The formation of the latest government undermines the belief on the part of many western observers that a pro-EU equals reforms. The reputations of the pro-EU parties currently in power have been tarnished by the failure of three successive governments within just one year, and now by the links between the latest government and oligarch Vlad Plahotnuic.

“It seems the interest of the international community is to support political stability and avoid any kind of upheaval,” says Belan. “The letters of congratulation sent to the new government by international leaders were a signal to Moldovan citizens that the international community cares more about stability than the issues really at stake for Moldovans - primarily corruption.”

“Whereas three or four years ago we could distinguish very clearly between the pro-Russian or pro-European parties, it’s now a lot more fuzzy. Perhaps the main axis of politics is between those who want real democracy, transparency in political life and a real commitment to tackling corruption, and those who have a stake in keeping the status quo,” Longhurst told bne IntelliNews.

The imperative to secure financial support is likely to spur the current government on to make at least some of the required reforms, but even with a strong commitment it is unclear how much they will be able to achieve, given the short shelf life of Moldovan governments. Filip himself acknowledged this constraint, telling ministers on February 2 that, “Typically, governments are given 100 days to prove their capabilities. We do not have much time available.”

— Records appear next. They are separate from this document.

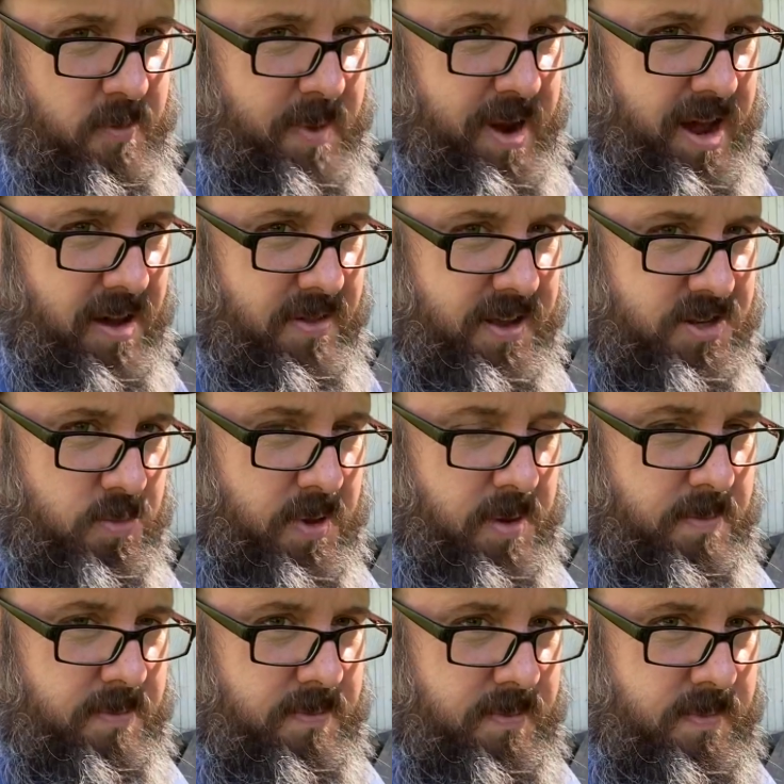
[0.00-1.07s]
now, these will be
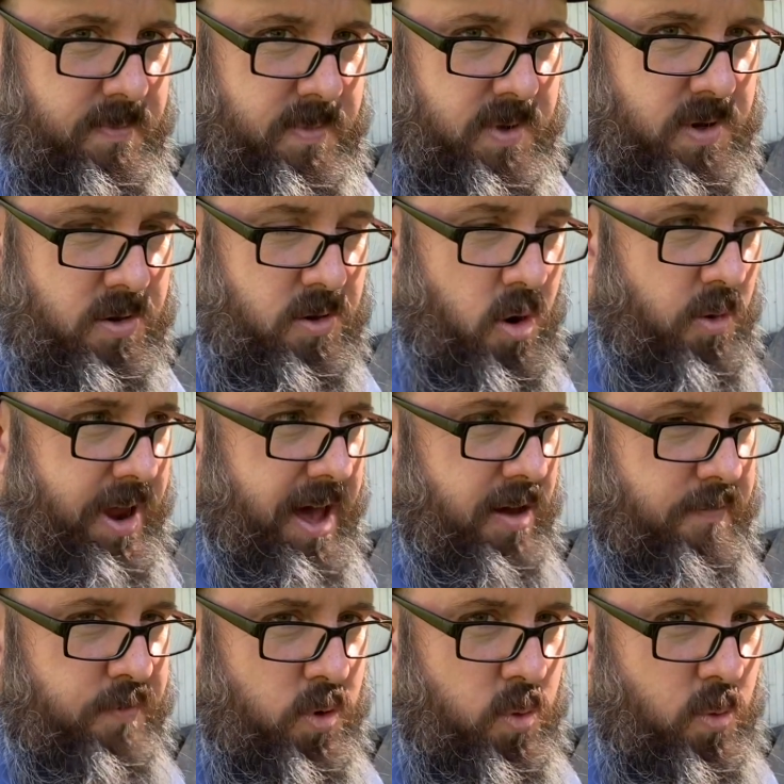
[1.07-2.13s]
grown out
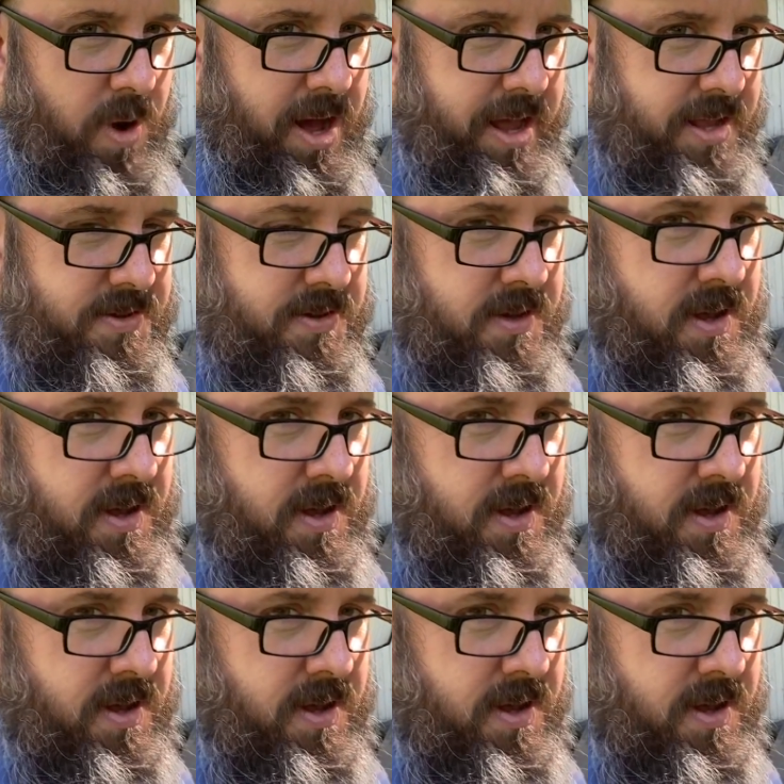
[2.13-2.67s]
fruit-wise.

Expert-Grup’s Fala says that for several reasons it is hard to estimate whether the government will survive long enough to meet conditions set by the IMF or Romania. The government lacks internal credibility and “society views this government as result of an act of political corruption. Second, it is related to the particularly complicated economic situation and in case it will get worse, the society's dissatisfaction towards this government will increase,” he says.

Under these circumstances, 100 days seems a generous estimate given the upcoming appointment of a new president, who will be elected by the parliament. If the current coalition - which has 56 seats in the 101 seat parliament - fails to scrape together the two-thirds majority needed to appoint a president, this will most likely spell the end of yet another government, and back to the drawing board for any hopes of reforms.